━━━━━ Stored data ━━━━━

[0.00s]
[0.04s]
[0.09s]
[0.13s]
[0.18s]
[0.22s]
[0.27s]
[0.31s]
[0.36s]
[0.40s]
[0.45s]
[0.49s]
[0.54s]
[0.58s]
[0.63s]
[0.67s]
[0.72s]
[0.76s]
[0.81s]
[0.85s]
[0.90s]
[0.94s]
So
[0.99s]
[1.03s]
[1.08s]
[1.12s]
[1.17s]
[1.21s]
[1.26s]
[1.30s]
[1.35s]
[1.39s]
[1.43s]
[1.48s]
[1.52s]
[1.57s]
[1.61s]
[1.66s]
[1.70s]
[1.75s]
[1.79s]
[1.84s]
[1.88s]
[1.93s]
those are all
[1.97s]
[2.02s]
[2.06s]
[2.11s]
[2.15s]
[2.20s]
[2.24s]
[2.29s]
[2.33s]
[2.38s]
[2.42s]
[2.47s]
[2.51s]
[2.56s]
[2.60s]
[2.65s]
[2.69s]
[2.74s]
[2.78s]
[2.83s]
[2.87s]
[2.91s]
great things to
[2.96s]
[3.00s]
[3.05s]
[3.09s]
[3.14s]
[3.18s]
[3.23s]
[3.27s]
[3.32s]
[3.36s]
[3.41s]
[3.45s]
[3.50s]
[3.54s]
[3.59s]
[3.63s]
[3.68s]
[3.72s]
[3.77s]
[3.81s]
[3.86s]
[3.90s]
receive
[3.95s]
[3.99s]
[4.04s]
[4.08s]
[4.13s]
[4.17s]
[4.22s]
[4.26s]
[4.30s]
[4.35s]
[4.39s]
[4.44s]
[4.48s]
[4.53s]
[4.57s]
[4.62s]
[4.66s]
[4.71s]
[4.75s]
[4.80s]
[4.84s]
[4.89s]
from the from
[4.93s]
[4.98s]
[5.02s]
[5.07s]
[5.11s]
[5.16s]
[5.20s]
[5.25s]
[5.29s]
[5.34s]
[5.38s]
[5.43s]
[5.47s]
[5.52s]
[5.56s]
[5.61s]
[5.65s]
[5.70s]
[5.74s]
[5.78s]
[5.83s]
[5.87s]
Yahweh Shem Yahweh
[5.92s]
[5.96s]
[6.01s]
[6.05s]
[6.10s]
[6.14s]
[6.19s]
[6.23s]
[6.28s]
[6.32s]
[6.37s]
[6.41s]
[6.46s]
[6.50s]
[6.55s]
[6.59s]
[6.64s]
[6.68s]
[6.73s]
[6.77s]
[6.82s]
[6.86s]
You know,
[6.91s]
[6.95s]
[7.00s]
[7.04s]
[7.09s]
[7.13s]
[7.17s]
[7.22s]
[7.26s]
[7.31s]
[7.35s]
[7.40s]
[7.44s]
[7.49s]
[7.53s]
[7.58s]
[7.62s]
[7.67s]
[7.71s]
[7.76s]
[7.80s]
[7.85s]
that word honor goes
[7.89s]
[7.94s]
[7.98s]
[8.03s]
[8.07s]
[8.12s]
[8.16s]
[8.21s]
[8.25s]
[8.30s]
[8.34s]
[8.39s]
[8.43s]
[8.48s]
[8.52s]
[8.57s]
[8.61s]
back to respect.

━━━━━

## Work instructions
Each record above, in full: retype it verbatim.

## Solution
[0.00s]
[0.04s]
[0.09s]
[0.13s]
[0.18s]
[0.22s]
[0.27s]
[0.31s]
[0.36s]
[0.40s]
[0.45s]
[0.49s]
[0.54s]
[0.58s]
[0.63s]
[0.67s]
[0.72s]
[0.76s]
[0.81s]
[0.85s]
[0.90s]
[0.94s]
So
[0.99s]
[1.03s]
[1.08s]
[1.12s]
[1.17s]
[1.21s]
[1.26s]
[1.30s]
[1.35s]
[1.39s]
[1.43s]
[1.48s]
[1.52s]
[1.57s]
[1.61s]
[1.66s]
[1.70s]
[1.75s]
[1.79s]
[1.84s]
[1.88s]
[1.93s]
those are all
[1.97s]
[2.02s]
[2.06s]
[2.11s]
[2.15s]
[2.20s]
[2.24s]
[2.29s]
[2.33s]
[2.38s]
[2.42s]
[2.47s]
[2.51s]
[2.56s]
[2.60s]
[2.65s]
[2.69s]
[2.74s]
[2.78s]
[2.83s]
[2.87s]
[2.91s]
great things to
[2.96s]
[3.00s]
[3.05s]
[3.09s]
[3.14s]
[3.18s]
[3.23s]
[3.27s]
[3.32s]
[3.36s]
[3.41s]
[3.45s]
[3.50s]
[3.54s]
[3.59s]
[3.63s]
[3.68s]
[3.72s]
[3.77s]
[3.81s]
[3.86s]
[3.90s]
receive
[3.95s]
[3.99s]
[4.04s]
[4.08s]
[4.13s]
[4.17s]
[4.22s]
[4.26s]
[4.30s]
[4.35s]
[4.39s]
[4.44s]
[4.48s]
[4.53s]
[4.57s]
[4.62s]
[4.66s]
[4.71s]
[4.75s]
[4.80s]
[4.84s]
[4.89s]
from the from
[4.93s]
[4.98s]
[5.02s]
[5.07s]
[5.11s]
[5.16s]
[5.20s]
[5.25s]
[5.29s]
[5.34s]
[5.38s]
[5.43s]
[5.47s]
[5.52s]
[5.56s]
[5.61s]
[5.65s]
[5.70s]
[5.74s]
[5.78s]
[5.83s]
[5.87s]
Yahweh Shem Yahweh
[5.92s]
[5.96s]
[6.01s]
[6.05s]
[6.10s]
[6.14s]
[6.19s]
[6.23s]
[6.28s]
[6.32s]
[6.37s]
[6.41s]
[6.46s]
[6.50s]
[6.55s]
[6.59s]
[6.64s]
[6.68s]
[6.73s]
[6.77s]
[6.82s]
[6.86s]
You know,
[6.91s]
[6.95s]
[7.00s]
[7.04s]
[7.09s]
[7.13s]
[7.17s]
[7.22s]
[7.26s]
[7.31s]
[7.35s]
[7.40s]
[7.44s]
[7.49s]
[7.53s]
[7.58s]
[7.62s]
[7.67s]
[7.71s]
[7.76s]
[7.80s]
[7.85s]
that word honor goes
[7.89s]
[7.94s]
[7.98s]
[8.03s]
[8.07s]
[8.12s]
[8.16s]
[8.21s]
[8.25s]
[8.30s]
[8.34s]
[8.39s]
[8.43s]
[8.48s]
[8.52s]
[8.57s]
[8.61s]
back to respect.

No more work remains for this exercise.